EXTRACTED RECORDS:
* * * * *

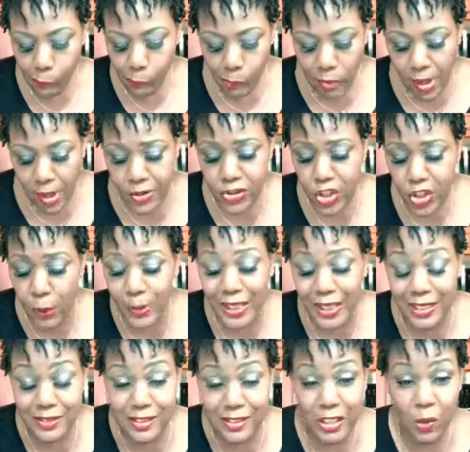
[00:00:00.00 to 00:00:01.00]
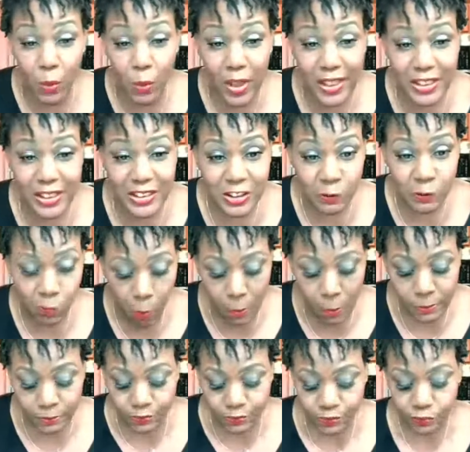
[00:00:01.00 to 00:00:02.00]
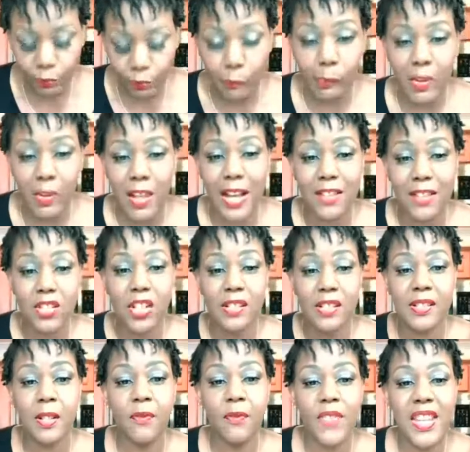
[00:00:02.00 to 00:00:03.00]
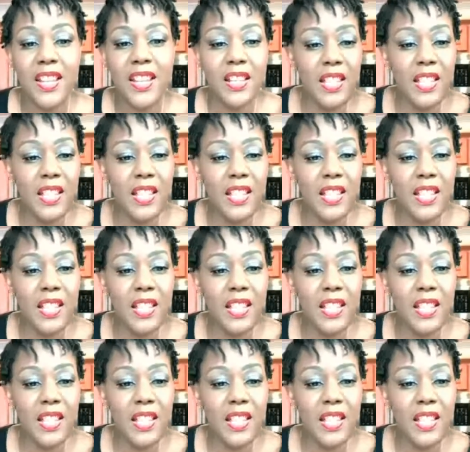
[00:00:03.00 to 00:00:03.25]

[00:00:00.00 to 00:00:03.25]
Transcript: And so what I did was I took some vegan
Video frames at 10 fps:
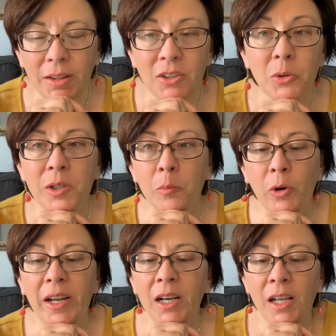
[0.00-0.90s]
Do it
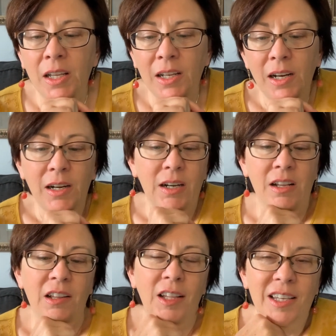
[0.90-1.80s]
upright.
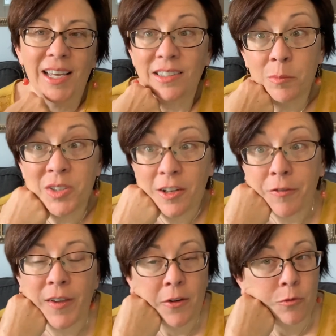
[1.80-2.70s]
Get some stuff
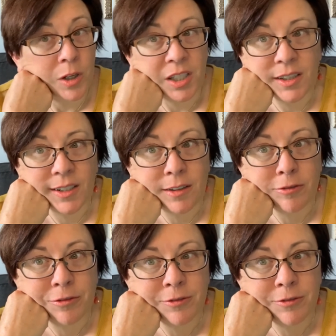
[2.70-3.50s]
that you really love.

* * * * *

INSTRUCTIONS TO FOLLOW: Your reply should consist only of the lines running from the line with "[00:00:03.00 to 00:00:03.25]" to the end of the entries, both included, copied exactly and without any pictures.

WRITTEN RESPONSE:
[00:00:03.00 to 00:00:03.25]

[00:00:00.00 to 00:00:03.25]
Transcript: And so what I did was I took some vegan
Video frames at 10 fps:
[0.00-0.90s]
Do it
[0.90-1.80s]
upright.
[1.80-2.70s]
Get some stuff
[2.70-3.50s]
that you really love.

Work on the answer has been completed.